Vers une architecture pour sénior

Paris

« Le bonheur la vieillesse ». À en croire les dires de Kafka, nous serions de moins en moins heureux tant le paysage démographique mondial est fortement marqué par un phénomène quelque peu imparable : le vieillissement de la population. À titre d’exemple, en France (selon les prévisions de l’INSEE) 1, le nombre de personnes de plus de 85 ans devrait passer de 1,4 millions actuellement à
5 millions d’ici 2060. Par ailleurs, la décennie en cours est déjà témoin d’une augmentation significative de la population âgée de 75 à 84 ans, avec une croissance prévue de 49%, selon le rapport interministériel de Luc Broussy 2. Cet essor rapide impose la nécessité de repenser nos villes, nos modes de vie et d’habiter. Cela exige in fine une refonte tant quantitative que qualitative des structures d’accueil mais aussi des logements de manière plus générale. Combinant soins, intimité et respect de la dignité humaine, ces architectures se doivent désormais de prioriser la notion de « bientraitance3 », d’anticiper et d’accompagner les habitants dans cette étape de la vie que symbolise la vieillesse. Toutefois, il est crucial de reconnaître que la vision de la vieillesse elle-même a évolué. Aujourd’hui, il ne s’agit plus simplement de la fin de la vie, mais plutôt d’une période de renouveau, d’un « printemps florissant avant l’hiver du grand âge », comme l’exprime l’initiative du Printemps de l’Hiver4.

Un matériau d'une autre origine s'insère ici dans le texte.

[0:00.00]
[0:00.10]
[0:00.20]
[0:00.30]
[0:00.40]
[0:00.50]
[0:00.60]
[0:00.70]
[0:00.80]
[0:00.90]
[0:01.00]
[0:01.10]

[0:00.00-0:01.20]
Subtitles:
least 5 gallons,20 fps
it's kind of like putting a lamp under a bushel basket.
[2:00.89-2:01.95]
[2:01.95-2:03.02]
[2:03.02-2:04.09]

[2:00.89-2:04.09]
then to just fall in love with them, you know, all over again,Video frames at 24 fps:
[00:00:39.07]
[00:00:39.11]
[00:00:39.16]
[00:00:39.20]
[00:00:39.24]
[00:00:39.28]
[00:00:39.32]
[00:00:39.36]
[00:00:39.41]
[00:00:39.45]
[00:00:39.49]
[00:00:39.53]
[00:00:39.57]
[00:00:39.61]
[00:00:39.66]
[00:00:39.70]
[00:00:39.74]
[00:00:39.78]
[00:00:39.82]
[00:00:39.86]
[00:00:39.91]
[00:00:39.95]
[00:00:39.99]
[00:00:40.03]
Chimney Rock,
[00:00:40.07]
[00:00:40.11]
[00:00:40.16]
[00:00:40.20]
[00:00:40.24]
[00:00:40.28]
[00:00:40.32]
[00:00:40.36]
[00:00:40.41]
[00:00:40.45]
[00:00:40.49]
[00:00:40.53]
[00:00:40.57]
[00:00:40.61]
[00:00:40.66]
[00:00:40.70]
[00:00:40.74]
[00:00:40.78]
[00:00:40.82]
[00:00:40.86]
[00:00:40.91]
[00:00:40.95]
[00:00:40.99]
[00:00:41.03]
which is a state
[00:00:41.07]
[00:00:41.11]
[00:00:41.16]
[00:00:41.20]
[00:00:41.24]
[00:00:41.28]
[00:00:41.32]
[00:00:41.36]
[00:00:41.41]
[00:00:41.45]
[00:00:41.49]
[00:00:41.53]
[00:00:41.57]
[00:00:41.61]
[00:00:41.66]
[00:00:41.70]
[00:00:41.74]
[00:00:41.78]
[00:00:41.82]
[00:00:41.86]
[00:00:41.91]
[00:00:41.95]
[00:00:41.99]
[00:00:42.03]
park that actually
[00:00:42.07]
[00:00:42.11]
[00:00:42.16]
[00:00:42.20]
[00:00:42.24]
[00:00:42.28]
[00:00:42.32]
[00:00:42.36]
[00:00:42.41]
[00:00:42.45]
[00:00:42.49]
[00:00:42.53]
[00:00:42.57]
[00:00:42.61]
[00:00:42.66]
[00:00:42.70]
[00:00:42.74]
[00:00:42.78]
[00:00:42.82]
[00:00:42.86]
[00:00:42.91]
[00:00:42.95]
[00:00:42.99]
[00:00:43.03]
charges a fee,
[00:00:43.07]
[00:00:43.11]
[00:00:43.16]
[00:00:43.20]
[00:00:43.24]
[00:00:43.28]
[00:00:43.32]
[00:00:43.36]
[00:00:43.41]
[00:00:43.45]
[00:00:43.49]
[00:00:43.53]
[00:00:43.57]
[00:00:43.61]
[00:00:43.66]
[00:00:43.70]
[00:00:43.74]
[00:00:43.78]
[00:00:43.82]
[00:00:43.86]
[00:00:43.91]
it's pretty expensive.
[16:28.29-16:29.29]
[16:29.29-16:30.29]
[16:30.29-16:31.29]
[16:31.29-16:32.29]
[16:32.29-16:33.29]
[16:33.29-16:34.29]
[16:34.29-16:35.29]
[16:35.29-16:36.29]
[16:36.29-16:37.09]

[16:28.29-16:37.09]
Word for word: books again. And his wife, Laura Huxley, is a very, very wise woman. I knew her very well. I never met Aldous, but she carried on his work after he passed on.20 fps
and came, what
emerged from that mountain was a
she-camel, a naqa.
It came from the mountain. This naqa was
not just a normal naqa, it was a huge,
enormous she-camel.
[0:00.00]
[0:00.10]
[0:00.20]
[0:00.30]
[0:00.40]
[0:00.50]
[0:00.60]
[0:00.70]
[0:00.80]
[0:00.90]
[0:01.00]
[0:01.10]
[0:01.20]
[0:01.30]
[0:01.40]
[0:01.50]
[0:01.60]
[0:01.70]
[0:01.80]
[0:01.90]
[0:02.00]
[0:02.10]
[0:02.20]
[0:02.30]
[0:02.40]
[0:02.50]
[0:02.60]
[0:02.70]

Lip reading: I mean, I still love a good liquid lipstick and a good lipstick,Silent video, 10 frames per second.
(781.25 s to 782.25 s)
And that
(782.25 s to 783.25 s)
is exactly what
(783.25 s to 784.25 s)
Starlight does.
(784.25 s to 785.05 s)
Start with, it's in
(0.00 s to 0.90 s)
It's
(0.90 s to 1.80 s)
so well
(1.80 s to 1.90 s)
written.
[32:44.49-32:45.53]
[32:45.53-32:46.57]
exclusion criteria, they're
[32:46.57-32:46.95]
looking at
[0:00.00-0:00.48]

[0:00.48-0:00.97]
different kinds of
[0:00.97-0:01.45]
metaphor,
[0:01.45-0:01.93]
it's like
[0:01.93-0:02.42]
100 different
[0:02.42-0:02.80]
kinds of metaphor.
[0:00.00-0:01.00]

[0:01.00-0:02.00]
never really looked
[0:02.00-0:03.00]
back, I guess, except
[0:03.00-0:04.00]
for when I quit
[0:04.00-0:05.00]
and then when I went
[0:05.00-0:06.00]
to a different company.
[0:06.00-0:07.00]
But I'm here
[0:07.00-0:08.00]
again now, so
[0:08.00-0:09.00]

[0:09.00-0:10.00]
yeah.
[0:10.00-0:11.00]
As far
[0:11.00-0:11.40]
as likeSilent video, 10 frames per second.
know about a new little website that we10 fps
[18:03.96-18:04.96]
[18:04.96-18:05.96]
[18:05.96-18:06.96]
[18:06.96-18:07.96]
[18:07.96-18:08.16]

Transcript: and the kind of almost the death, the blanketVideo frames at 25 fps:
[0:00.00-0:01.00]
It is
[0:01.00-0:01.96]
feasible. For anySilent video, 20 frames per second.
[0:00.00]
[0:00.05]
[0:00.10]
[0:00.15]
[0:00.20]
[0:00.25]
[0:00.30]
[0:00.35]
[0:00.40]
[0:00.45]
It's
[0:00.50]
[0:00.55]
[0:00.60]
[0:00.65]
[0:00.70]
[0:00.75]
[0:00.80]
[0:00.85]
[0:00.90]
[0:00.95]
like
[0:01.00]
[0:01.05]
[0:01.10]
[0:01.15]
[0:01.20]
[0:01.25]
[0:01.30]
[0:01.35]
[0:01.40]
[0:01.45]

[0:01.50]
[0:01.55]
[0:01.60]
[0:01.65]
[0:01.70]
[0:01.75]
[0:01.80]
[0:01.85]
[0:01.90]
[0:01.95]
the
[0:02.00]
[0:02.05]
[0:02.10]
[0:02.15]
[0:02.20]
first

C’est à l’architecture et plus concrètement à l’architecte, que revient l’apostolat de la planification et la création de lieux de vie adaptés à cette nouvelle réalité. En tant que praticiens, nous sommes aujourd’hui confrontés à la problématique de l’habitat pour séniors et nous en venons à nous demander : Comment concevoir des environnements urbains adaptés à cette nouvelle « saison » ? Comment l’architecture peut-elle accompagner l’Homme tout au long de cette période de transformation et de transition ?  Ce premier billet s’attelle à explorer ces problématiques en analysant le rôle que peut jouer l’architecture dans l’adaptation de nos villes et de nos espaces de vie pour répondre aux besoins et aux défis imposés par le vieillissement de la population. Pour ce faire, nous plongerons d’abord dans les principes de cette architecture pour sénior avant d’examiner l’arsenal d’outils à la disposition des architectes pour faciliter l’appréhension progressive du vieillissement. Cette démarche de recherche vise à enrichir l’une de nos initiatives en cours, axée sur la création de deux colocations spécifiquement conçues pour les personnes âgées. Nous cherchons à approfondir nos connaissances et à intégrer des éléments novateurs pour garantir des environnements résidentiels adaptés et accueillants. Cette étude s’engage à explorer les besoins spécifiques des séniors en termes d’espace de vie partagé, de sécurité, de convivialité et de praticité au quotidien.

L’architecture
prothétique :
quésaquo ?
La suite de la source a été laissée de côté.